Он пошел к воротам, открыл калитку, выглянул вдоль улицы. Но не хотелось никого увидеть, совсем не хотелось. Закрыл бы обратно калитку, если б только увидел кого-то. Пустота требовала пустоты, добавления к себе такого же чувства, но с ответом на него. С ответом.
И сразу же пошел обратно в дом, как будто зная, что хочет делать, как будто определился со следующим своим занятием. Сел в темноте – хотя какая темнота при такой луне! – за стол, включил настольную лампу, открыл общую тетрадь, в которой так долго и так безрезультатно хотел что-то записать из своих воспоминаний, написал только «Ты будешь…» - и слезы хлынули из глаз. Они застили все перед ним, и поплыло все, и ничего не стало видно, а он рыдал, как в детстве, всхлипывая и вздрагивая всей грудью.
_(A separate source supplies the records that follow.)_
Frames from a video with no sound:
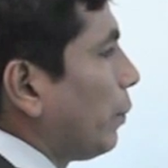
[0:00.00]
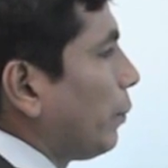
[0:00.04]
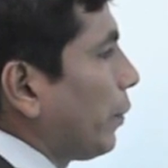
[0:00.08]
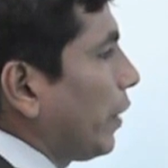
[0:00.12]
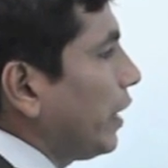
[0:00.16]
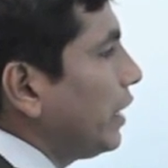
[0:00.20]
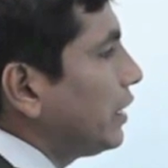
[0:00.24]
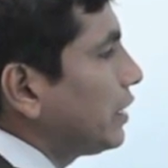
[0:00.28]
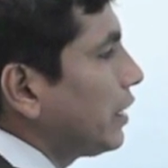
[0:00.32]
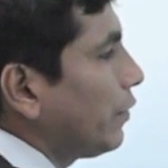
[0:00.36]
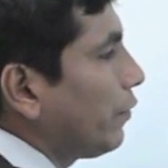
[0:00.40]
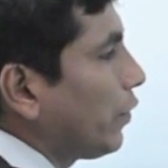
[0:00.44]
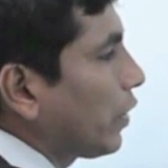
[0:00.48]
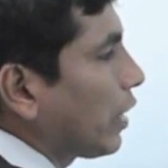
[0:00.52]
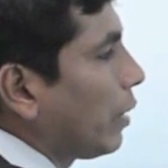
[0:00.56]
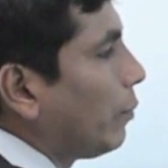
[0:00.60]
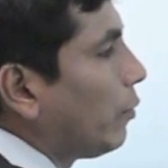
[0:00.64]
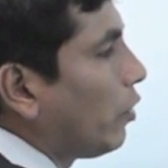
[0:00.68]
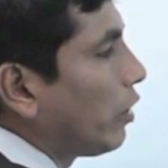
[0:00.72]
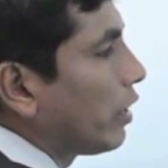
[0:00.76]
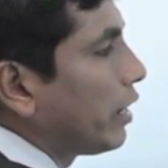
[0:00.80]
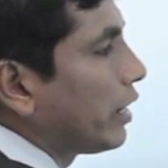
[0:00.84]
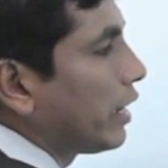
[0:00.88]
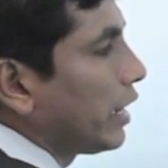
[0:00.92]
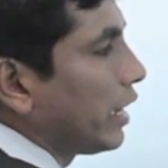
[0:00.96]
price of a
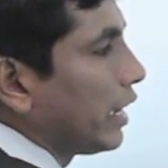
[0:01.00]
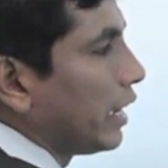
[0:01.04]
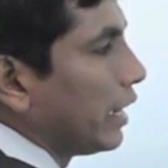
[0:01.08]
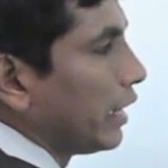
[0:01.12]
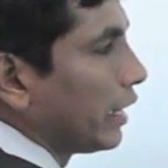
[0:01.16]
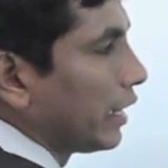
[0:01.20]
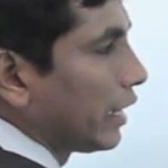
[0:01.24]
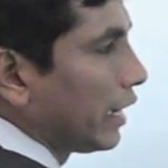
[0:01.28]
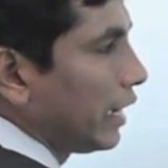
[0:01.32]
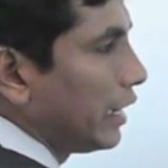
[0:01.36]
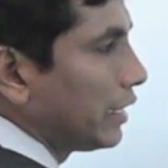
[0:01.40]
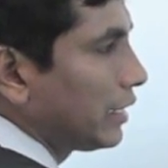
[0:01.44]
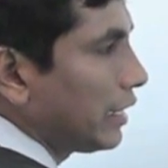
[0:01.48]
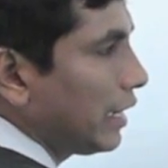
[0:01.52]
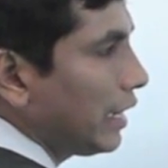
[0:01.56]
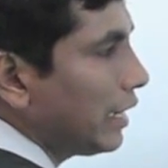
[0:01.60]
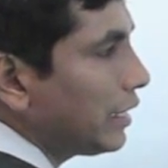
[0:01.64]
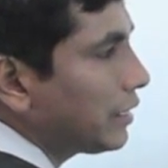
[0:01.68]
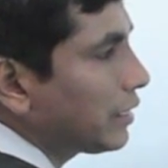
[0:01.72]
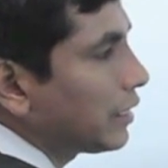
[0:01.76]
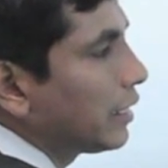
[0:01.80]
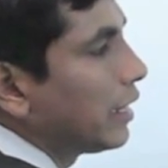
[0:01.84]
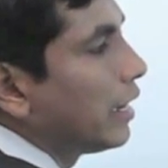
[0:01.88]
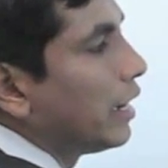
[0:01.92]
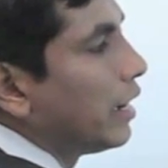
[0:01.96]
commodity
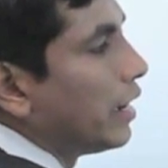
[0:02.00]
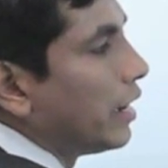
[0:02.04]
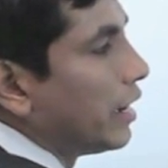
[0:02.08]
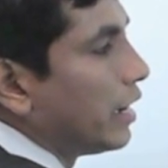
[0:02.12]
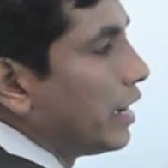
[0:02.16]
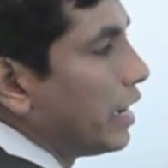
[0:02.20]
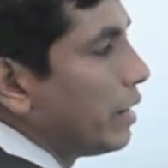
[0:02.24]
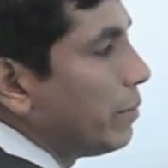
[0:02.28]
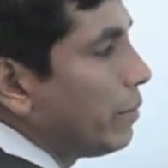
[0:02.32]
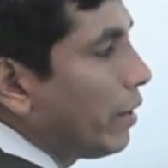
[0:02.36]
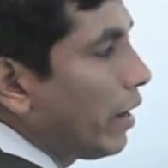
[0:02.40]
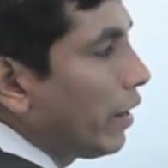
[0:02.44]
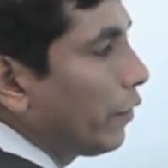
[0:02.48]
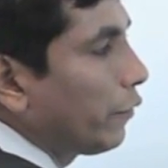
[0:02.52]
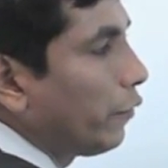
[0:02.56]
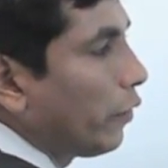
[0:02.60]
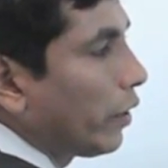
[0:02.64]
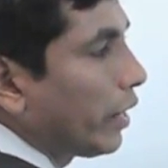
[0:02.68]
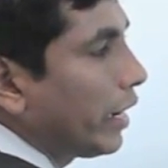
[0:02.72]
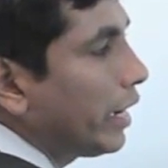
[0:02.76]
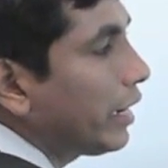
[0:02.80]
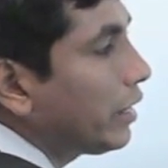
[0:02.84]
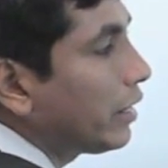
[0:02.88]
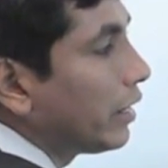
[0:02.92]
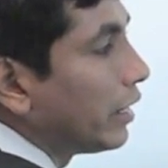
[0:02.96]
increases, demand for
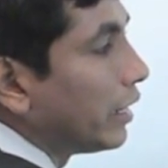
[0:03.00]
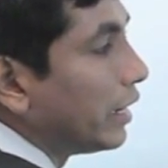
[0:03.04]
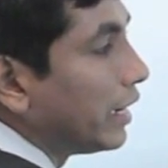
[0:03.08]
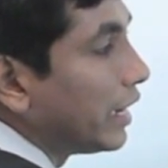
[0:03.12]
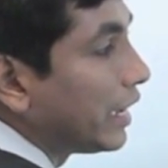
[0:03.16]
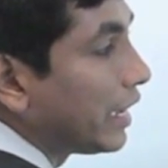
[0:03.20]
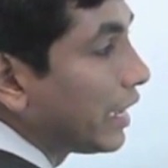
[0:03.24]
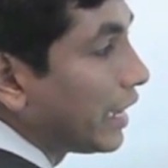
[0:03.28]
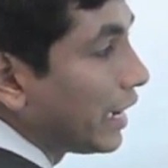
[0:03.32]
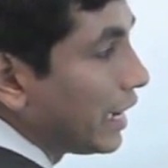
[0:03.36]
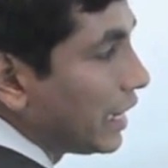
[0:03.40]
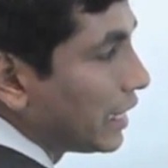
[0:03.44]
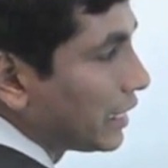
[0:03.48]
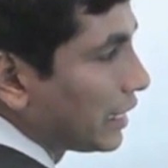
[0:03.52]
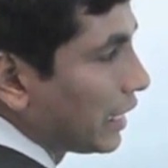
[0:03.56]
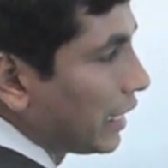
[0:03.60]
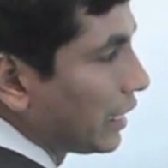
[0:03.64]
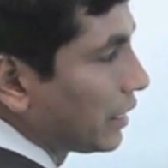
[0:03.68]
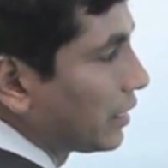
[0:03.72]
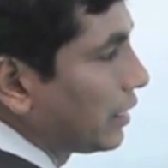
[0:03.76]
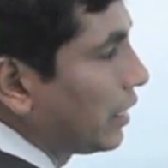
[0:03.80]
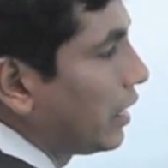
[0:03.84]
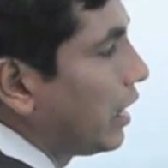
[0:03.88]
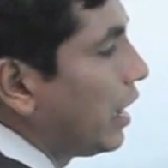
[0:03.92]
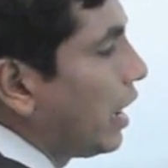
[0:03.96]
it
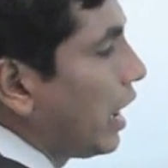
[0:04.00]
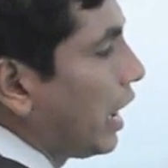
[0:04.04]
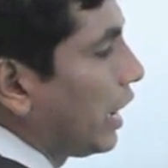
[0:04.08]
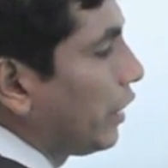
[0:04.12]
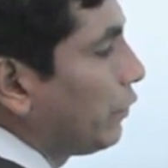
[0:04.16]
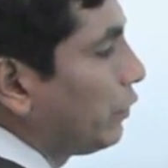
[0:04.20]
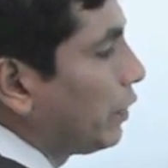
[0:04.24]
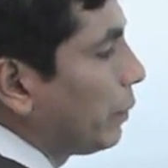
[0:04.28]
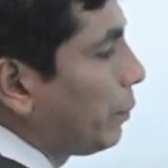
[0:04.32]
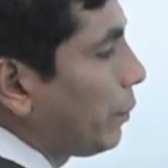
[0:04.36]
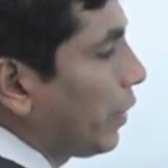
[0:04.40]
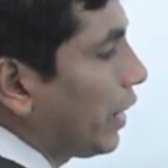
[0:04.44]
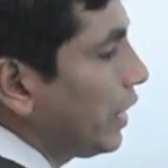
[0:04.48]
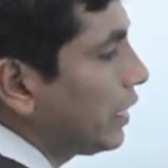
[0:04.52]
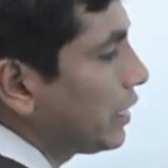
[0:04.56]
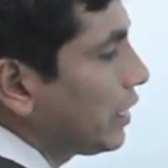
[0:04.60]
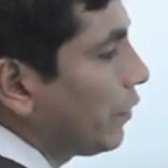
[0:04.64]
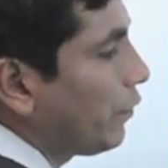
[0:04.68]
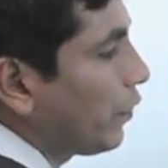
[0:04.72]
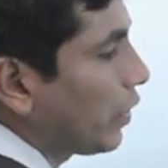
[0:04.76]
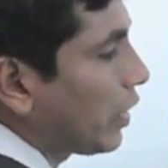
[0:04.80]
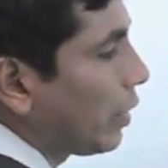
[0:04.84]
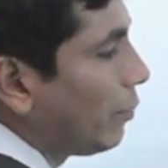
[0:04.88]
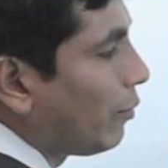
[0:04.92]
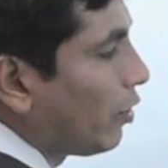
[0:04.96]
decreases, and if the price
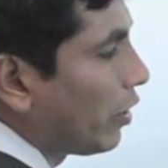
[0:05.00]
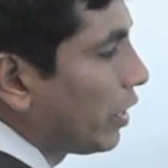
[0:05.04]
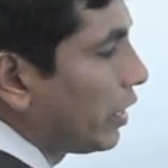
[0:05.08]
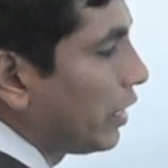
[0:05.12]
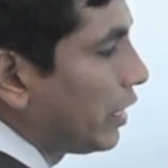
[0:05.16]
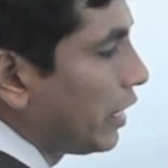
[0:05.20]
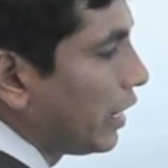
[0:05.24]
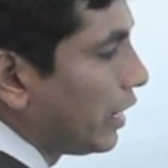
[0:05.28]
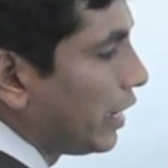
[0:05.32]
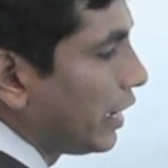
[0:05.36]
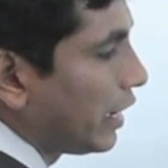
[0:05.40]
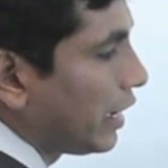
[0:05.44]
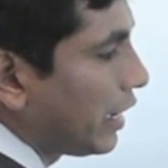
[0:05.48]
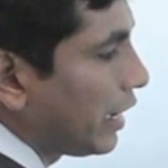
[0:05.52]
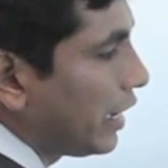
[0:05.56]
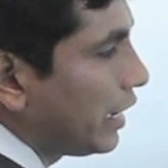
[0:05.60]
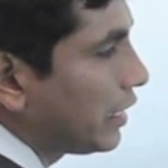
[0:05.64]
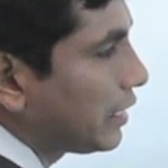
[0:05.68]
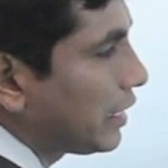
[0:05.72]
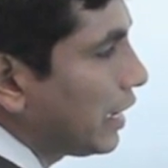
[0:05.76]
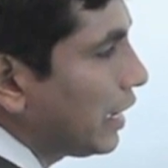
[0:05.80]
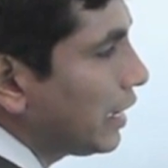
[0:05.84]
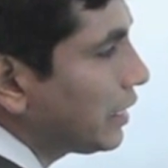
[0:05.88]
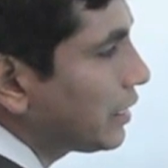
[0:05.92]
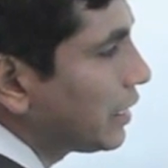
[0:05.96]
of a commodity
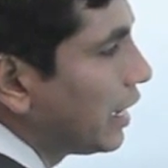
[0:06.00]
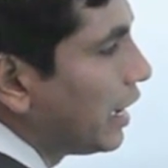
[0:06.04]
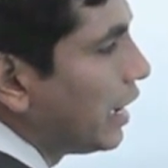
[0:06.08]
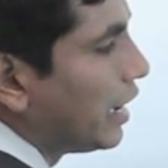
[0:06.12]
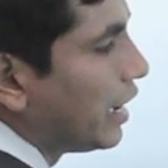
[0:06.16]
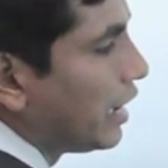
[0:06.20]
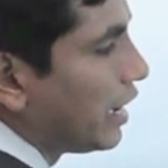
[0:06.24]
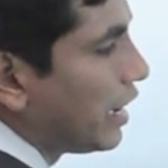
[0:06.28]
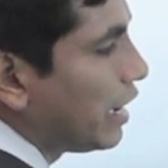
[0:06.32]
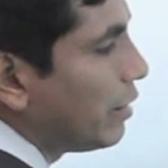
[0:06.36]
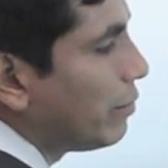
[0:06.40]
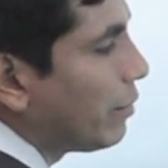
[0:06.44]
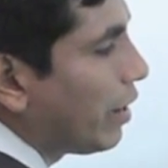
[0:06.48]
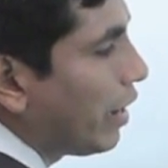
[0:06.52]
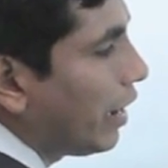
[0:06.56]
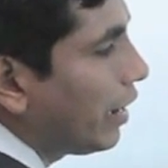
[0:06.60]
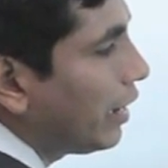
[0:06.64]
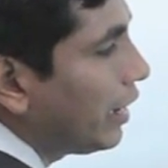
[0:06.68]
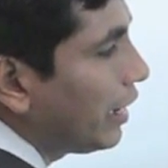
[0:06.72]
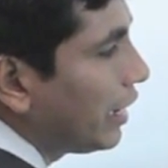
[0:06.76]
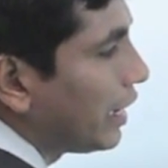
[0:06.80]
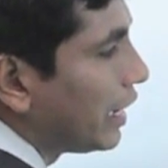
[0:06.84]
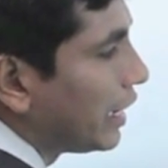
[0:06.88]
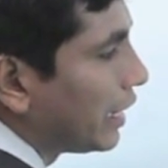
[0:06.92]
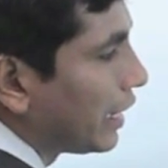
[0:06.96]
decreases,
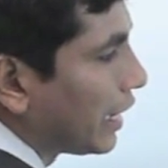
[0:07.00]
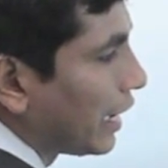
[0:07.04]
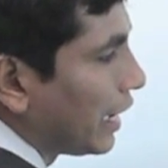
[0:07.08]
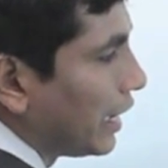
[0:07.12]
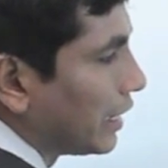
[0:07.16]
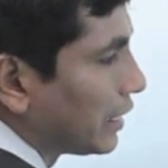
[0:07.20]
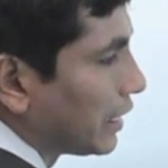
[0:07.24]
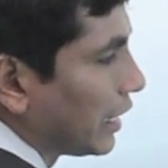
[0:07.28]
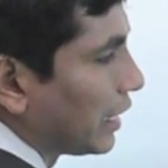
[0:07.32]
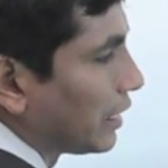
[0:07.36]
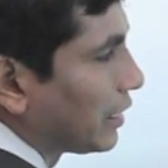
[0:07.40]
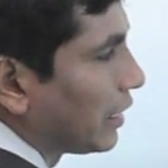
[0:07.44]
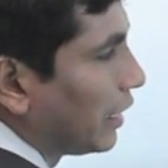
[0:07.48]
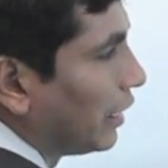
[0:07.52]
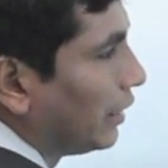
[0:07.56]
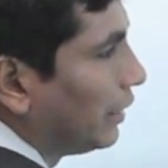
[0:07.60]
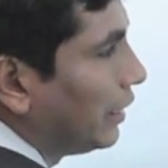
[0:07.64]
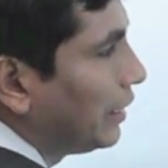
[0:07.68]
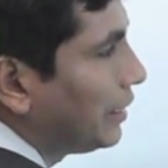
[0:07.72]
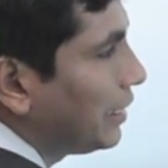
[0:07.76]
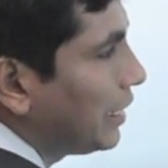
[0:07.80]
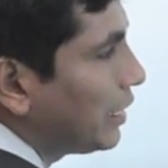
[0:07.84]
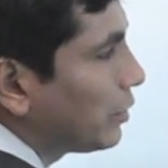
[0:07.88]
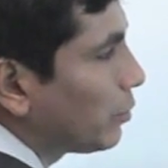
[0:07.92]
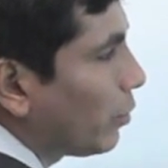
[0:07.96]
demand increases.
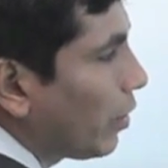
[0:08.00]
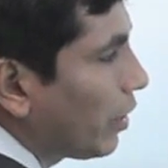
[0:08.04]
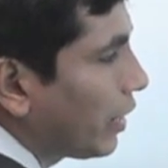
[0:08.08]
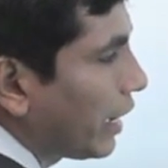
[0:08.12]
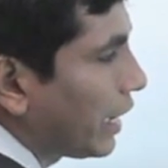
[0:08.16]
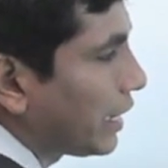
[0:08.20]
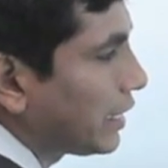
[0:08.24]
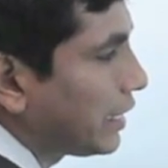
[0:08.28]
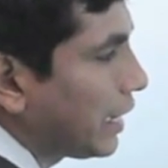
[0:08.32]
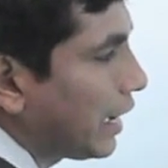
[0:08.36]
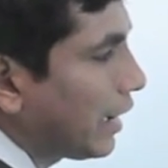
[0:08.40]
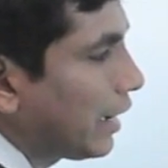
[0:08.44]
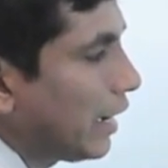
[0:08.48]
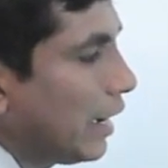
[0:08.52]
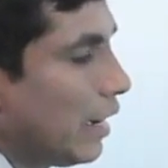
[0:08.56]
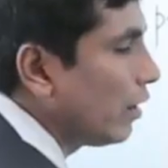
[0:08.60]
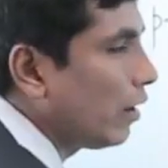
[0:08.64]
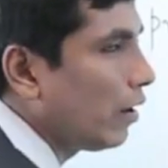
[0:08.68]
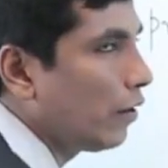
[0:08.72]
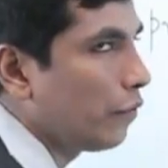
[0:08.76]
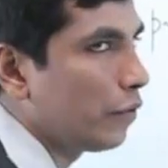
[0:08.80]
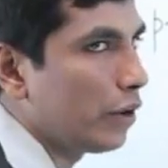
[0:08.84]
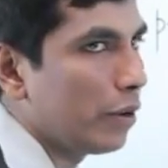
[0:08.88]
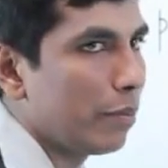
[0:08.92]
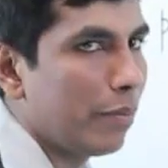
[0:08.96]
This is what exactly
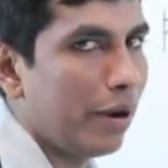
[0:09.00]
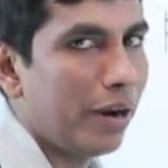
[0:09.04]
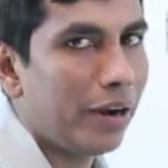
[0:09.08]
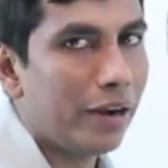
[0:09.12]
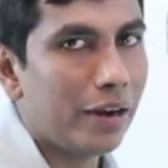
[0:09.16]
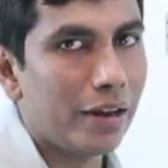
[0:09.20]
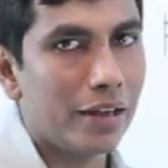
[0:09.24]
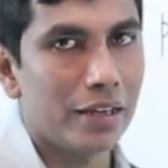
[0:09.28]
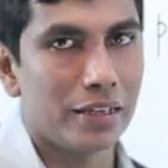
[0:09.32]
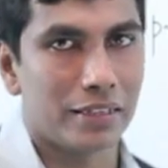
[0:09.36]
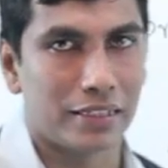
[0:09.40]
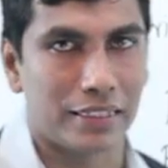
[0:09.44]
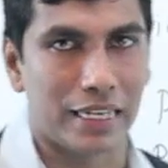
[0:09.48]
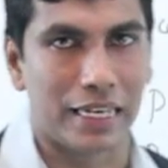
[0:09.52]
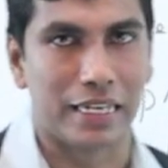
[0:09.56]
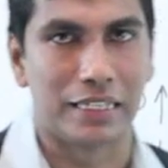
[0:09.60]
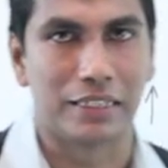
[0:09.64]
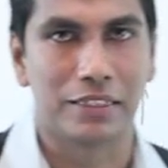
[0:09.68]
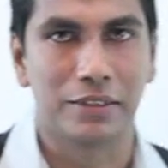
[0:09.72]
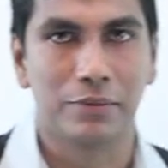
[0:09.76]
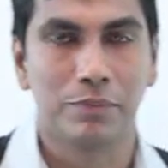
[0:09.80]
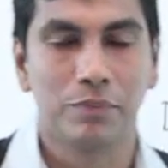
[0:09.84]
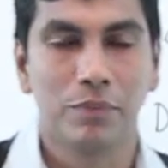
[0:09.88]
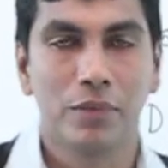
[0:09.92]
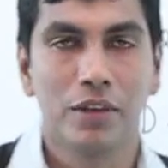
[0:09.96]
law of demand
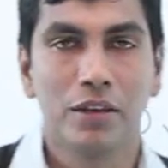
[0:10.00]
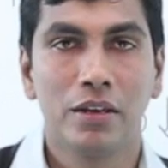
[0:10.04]
says.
Только и сумел вспомнить, что плакал так на кладбище, когда хоронили жену. Молчавший до этого долго, он вдруг взорвался этим плачем в ту минуту, как начал опускаться в яму гроб.
И понял, что не напишет ничего - раз не писал всю жизнь, то уже и поздно, - а все его несказанные слова будут или думаться беззвучно, или плакаться с такими вот слезами».
И я заплакал вместе с этим стариком, в котором угадывал и своего отца, и деда, и, наверное, прадеда, и всех моих предков, не умевших сказать слова любви при жизни, и подумал, что если вдруг, если вдруг не все так просто и не все слова превращаются в слезы, я унесу их туда, где скажу при встрече всем моим любимым людям.